* [ENTRIES SUPPLIED]:
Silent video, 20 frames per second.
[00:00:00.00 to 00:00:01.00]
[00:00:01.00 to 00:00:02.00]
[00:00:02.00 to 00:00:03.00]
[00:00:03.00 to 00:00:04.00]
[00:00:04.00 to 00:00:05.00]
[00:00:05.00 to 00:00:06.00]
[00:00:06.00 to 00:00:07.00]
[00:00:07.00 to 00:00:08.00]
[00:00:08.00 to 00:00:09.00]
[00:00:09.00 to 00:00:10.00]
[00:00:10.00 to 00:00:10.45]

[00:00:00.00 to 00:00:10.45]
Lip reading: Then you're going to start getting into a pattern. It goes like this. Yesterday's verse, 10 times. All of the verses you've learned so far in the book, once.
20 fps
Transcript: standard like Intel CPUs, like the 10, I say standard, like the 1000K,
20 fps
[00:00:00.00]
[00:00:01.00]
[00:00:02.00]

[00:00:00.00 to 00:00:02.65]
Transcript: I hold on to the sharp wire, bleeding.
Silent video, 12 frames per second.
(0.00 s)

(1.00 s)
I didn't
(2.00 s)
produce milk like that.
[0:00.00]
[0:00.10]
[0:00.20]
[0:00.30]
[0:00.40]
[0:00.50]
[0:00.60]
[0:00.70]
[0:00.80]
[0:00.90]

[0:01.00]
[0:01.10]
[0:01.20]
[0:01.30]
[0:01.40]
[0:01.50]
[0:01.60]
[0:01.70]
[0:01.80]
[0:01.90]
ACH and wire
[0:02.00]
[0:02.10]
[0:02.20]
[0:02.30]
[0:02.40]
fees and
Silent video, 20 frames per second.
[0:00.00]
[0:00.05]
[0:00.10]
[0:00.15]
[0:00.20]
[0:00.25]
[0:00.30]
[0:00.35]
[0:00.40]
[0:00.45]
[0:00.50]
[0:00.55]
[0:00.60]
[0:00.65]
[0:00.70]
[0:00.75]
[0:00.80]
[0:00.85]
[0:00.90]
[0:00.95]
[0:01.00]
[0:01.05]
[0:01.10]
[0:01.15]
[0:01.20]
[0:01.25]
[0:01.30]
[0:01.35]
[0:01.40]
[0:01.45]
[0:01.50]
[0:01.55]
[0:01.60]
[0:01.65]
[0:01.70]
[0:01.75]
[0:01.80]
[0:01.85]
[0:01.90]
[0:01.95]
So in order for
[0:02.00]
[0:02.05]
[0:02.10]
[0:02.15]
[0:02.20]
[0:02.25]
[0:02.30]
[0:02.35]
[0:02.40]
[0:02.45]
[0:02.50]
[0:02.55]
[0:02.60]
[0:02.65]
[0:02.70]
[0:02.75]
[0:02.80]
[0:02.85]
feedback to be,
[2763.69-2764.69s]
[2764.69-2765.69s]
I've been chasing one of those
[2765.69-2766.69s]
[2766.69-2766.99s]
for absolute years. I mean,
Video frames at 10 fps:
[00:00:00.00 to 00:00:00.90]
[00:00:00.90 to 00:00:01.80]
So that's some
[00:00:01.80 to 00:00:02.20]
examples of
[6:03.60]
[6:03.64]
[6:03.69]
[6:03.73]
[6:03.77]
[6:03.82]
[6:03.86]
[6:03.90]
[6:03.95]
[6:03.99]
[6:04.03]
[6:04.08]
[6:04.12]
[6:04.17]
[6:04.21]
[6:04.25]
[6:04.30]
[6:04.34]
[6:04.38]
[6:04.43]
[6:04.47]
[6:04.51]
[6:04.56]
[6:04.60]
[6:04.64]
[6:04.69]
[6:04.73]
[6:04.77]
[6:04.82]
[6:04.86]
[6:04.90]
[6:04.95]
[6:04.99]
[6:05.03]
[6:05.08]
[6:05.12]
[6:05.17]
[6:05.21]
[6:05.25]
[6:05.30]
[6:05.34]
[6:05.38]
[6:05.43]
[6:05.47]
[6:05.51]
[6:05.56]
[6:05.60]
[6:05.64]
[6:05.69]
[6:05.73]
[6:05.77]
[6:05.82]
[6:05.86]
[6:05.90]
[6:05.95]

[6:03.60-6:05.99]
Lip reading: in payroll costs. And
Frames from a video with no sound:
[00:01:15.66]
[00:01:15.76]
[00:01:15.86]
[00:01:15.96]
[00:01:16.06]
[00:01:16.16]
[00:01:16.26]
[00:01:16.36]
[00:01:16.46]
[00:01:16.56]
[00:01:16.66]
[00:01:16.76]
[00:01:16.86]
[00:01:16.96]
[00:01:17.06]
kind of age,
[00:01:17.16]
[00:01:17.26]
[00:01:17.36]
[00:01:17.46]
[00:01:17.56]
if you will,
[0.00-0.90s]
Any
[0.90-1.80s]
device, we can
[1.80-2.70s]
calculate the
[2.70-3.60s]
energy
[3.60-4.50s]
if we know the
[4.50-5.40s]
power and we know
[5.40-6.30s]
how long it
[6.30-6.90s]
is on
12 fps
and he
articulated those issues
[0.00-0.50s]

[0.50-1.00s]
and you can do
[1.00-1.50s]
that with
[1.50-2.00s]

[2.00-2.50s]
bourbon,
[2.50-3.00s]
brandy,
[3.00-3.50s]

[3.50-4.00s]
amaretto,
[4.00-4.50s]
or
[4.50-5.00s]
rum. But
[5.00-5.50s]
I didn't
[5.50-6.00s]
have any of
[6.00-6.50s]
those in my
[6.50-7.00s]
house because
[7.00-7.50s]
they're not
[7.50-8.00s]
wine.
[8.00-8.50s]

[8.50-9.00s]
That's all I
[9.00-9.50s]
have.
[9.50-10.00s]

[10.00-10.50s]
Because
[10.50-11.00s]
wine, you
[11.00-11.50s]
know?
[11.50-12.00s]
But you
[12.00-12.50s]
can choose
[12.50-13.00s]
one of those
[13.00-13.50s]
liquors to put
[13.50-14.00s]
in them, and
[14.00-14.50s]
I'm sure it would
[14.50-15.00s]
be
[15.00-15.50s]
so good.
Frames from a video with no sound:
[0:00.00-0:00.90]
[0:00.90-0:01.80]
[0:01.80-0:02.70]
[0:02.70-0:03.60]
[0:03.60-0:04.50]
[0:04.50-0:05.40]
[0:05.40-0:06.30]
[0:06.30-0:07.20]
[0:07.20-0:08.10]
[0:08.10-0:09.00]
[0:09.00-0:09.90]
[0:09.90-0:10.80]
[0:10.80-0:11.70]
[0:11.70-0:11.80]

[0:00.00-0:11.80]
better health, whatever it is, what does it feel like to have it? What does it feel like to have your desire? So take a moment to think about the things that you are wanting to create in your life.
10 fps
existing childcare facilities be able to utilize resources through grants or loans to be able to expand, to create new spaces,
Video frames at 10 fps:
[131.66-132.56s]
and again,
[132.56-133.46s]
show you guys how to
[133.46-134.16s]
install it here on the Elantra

* [REQUIREMENT]: Would you please copy exactly the part of the entries above that begins at the line containing "[00:00:07.00 to 00:00:08.00]" and ends at the line containing "[00:00:01.00]", both lines included?

* [WRITTEN RESPONSE]:
[00:00:07.00 to 00:00:08.00]
[00:00:08.00 to 00:00:09.00]
[00:00:09.00 to 00:00:10.00]
[00:00:10.00 to 00:00:10.45]

[00:00:00.00 to 00:00:10.45]
Lip reading: Then you're going to start getting into a pattern. It goes like this. Yesterday's verse, 10 times. All of the verses you've learned so far in the book, once.
20 fps
Transcript: standard like Intel CPUs, like the 10, I say standard, like the 1000K,
20 fps
[00:00:00.00]
[00:00:01.00]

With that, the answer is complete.